The secret to troubleshooting performance problems

Performance problems are among the most difficult to solve, requiring much preparation and well-honed soft skills to undo

In my years in IT, I've seen ridiculous actions taken in the name of improving performance. I've seen hundreds of high-end thin clients sporting more horsepower than a typical PC deployed simply to run a remote desktop client. I've seen a whole blade chassis's worth of servers deployed to do the work of a single server. I've seen video cards designed for gaming installed in desktops to make a line-of-business application work better.

In most of these cases and others like them, unquestionably wasteful decisions were made because of a pervasive fear of one of the worst types of user complaints an IT pro can hear: "It's slow." Those two words issued from the right lips into the right ears can touch off a political disaster that often ends with a pile of wasted time and money. Many times, simply being seen to take any action at all -- regardless of whether it helps -- is more valued than the frequently painstaking process of figuring out what the problem really is (and indeed whether there even is one in the first place).

The real challenge for IT pros faced with a high-profile performance complaint is to quickly and decisively determine where the problem may lie before wasteful measures that serve only to distract from the real issue are forced down our throats. This almost always requires the right tools to be in place ahead of the complaint being made, great communications skills, and in the worst cases, the intellectual curiosity to dig into the weeds in search of a smoking gun.

Here's what you need know about each of these three critical troubleshooting weapons.

Troubleshooting weapon No. 1: Preparation

One of the most critical parts of any performance-troubleshooting challenge isn't necessarily proving where a problem is, but rather where it isn't. If you can immediately proclaim upon receiving a performance complaint that the network, compute, and storage infrastructures are not to blame for any perceived slowness, you can short-circuit the knee-jerk "it's the hardware!" conclusion often made early on in the process.

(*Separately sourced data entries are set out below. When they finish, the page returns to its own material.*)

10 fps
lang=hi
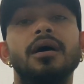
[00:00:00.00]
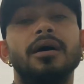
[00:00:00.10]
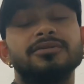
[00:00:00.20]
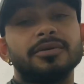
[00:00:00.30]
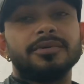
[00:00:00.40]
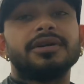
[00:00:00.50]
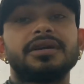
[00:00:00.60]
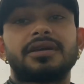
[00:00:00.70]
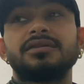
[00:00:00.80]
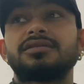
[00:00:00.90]
आप सभी ने
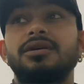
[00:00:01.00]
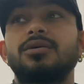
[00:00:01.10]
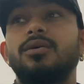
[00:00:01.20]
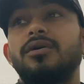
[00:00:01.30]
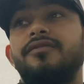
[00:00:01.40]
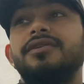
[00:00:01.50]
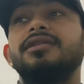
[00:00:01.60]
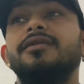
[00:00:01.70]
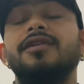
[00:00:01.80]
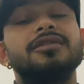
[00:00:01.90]
केस देखा होगा
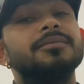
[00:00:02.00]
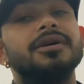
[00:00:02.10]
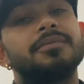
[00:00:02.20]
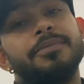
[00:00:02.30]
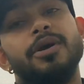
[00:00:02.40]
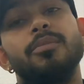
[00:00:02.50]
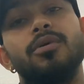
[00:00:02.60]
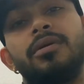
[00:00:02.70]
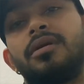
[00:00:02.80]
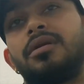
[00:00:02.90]
फरीदाबाद में एक
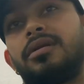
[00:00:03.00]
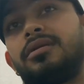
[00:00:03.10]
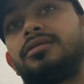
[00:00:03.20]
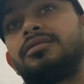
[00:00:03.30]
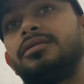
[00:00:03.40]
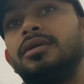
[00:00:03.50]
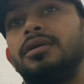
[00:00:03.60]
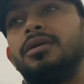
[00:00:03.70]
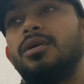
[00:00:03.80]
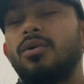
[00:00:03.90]
पिटबुल
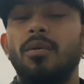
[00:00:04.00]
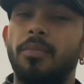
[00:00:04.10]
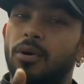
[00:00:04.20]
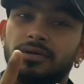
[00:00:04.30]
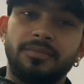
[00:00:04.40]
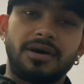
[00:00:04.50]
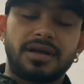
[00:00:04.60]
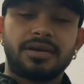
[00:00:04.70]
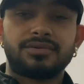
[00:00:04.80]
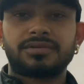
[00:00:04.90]
को बहुत मारा
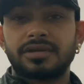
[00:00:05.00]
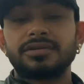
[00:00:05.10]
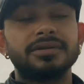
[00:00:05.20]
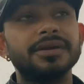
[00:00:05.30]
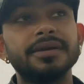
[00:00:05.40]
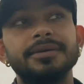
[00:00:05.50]
है उस शख्स ने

The reason hardware tends to get the automatic blame is because hardware is easy for pretty much everyone to understand (or think they understand). Even a completely nontechnical stakeholder will know that a 10Gbps Ethernet switch is probably somewhere around 10 times as fast as a 1Gbps Ethernet switch. When doubts as to whether the network might be the cause of a performance problem crop up, it's simple for the nontechnical to seize upon a 10-fold increase in performance as a potential solution. The same goes for all kinds of hardware, servers, storage, and network alike.

Being forearmed against this requires you to have thorough monitoring tools in place. If you're monitoring literally every piece of gear in your infrastructure, you'll always be able to prove whether you're really bumping into the limits of the infrastructure or whether the problem is caused by something else. Although monitoring systems take some work to get running and dialed in, I've seen time and time again how incredibly useful they are in steering a troubleshooting conversation in the right direction.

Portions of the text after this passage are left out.